• Exercise aim:
Quote the records beneath, complete and exact. Leave out images.

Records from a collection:

....

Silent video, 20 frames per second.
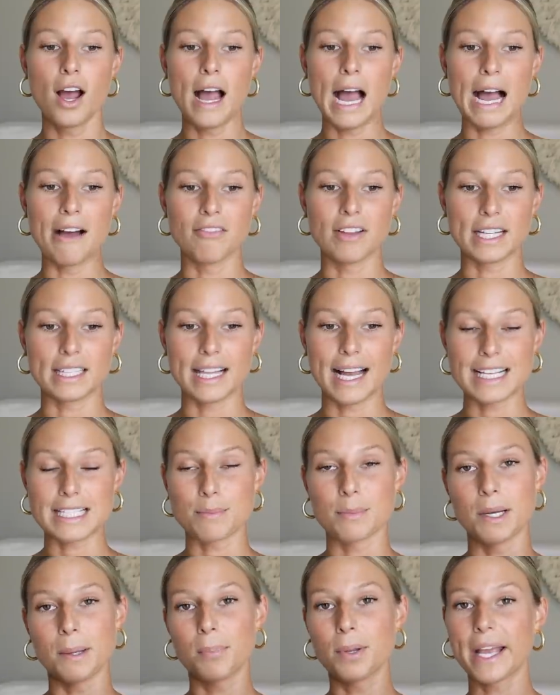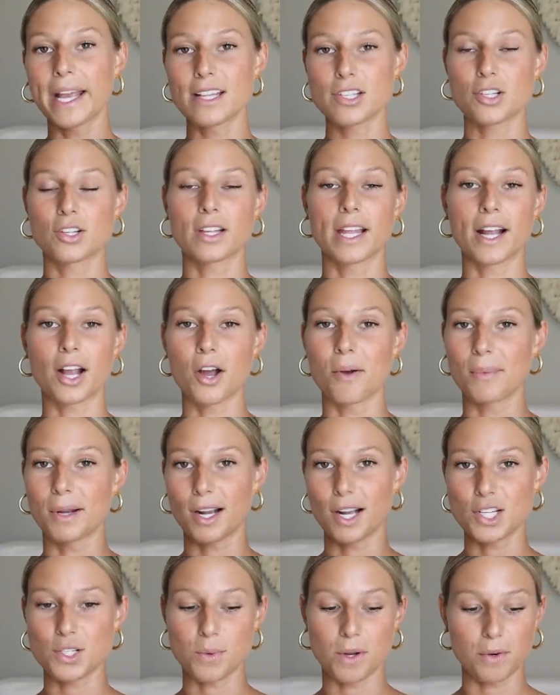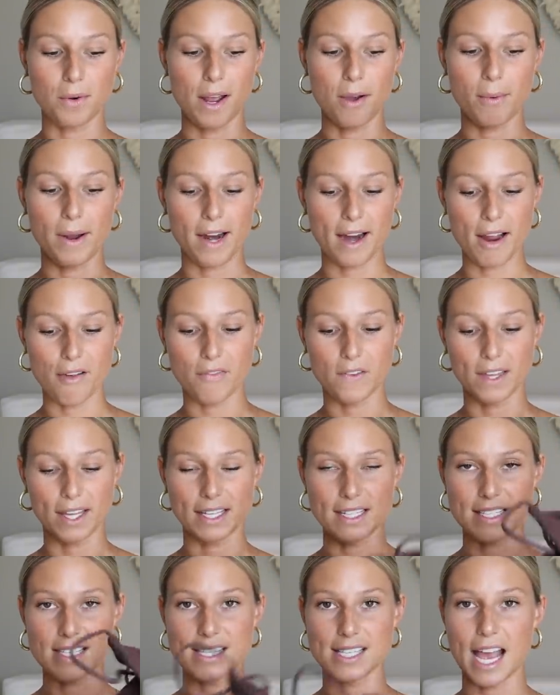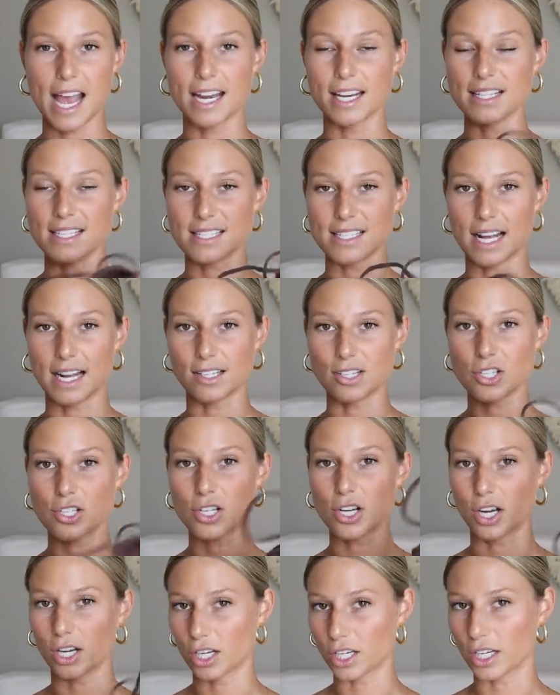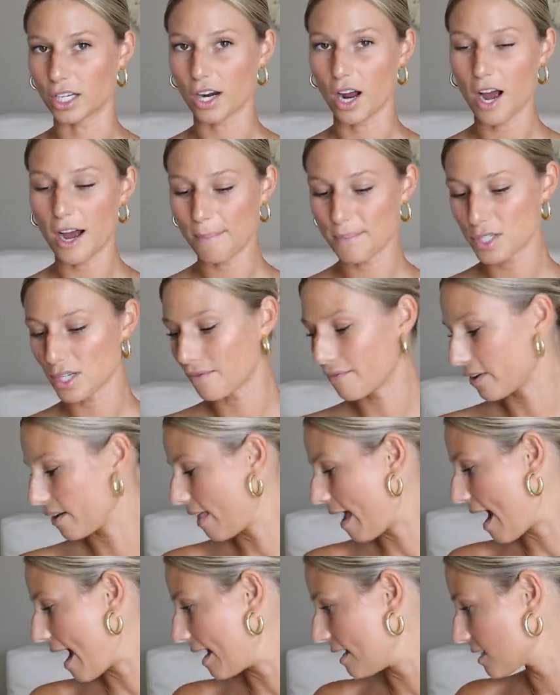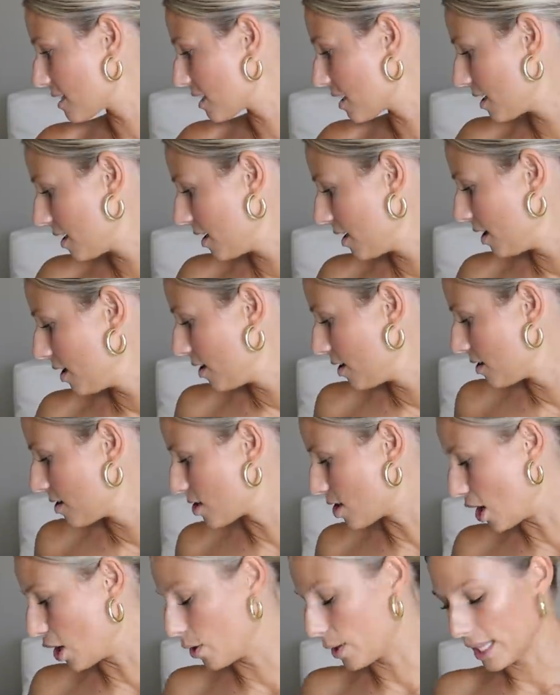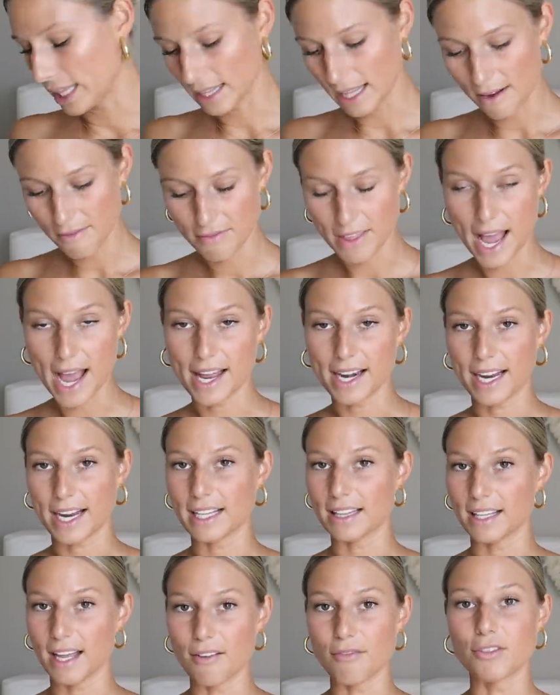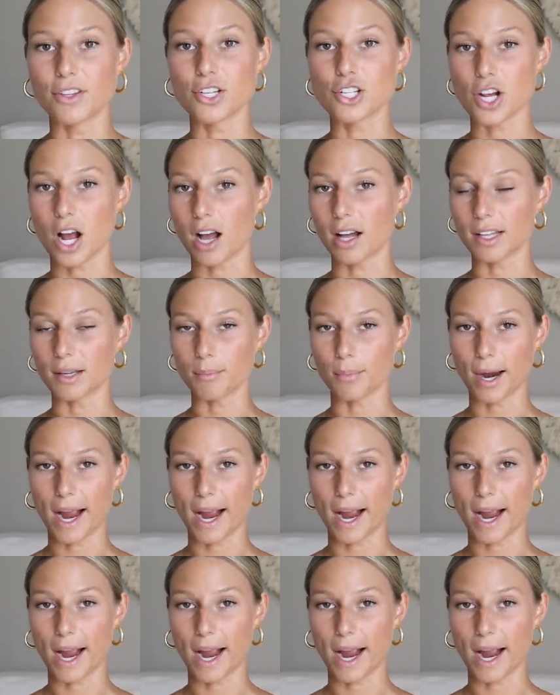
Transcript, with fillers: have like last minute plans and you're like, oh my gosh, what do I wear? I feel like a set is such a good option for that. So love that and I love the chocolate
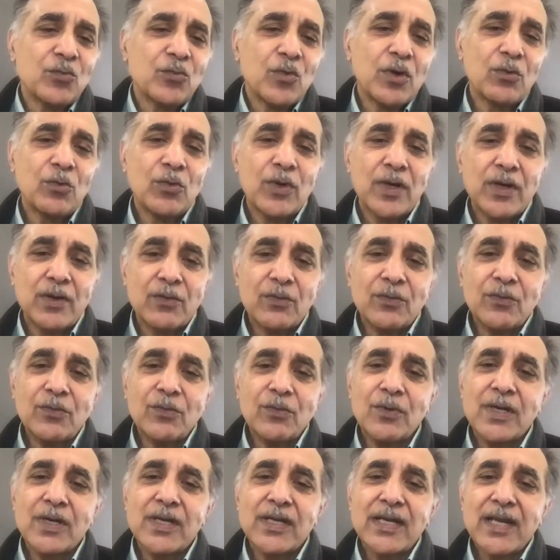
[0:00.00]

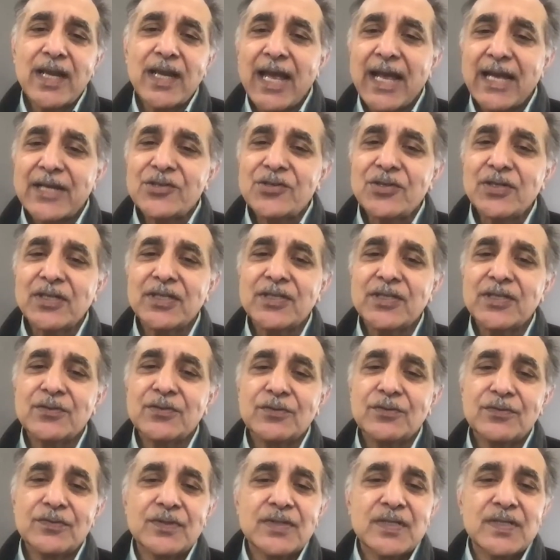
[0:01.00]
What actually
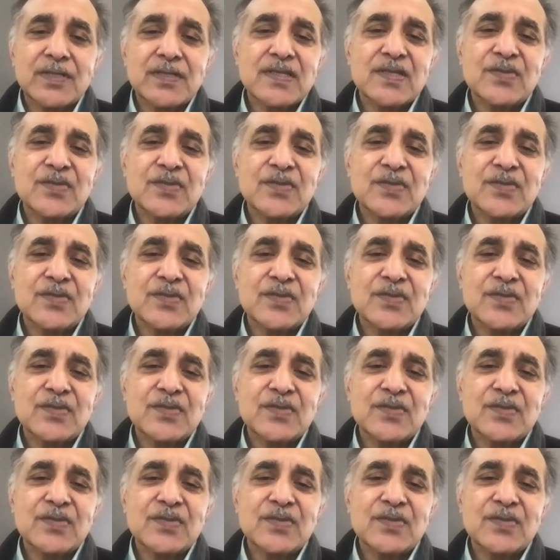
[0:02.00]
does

....

• Exercise answer:
Silent video, 20 frames per second.
Transcript, with fillers: have like last minute plans and you're like, oh my gosh, what do I wear? I feel like a set is such a good option for that. So love that and I love the chocolate
[0:00.00]

[0:01.00]
What actually
[0:02.00]
does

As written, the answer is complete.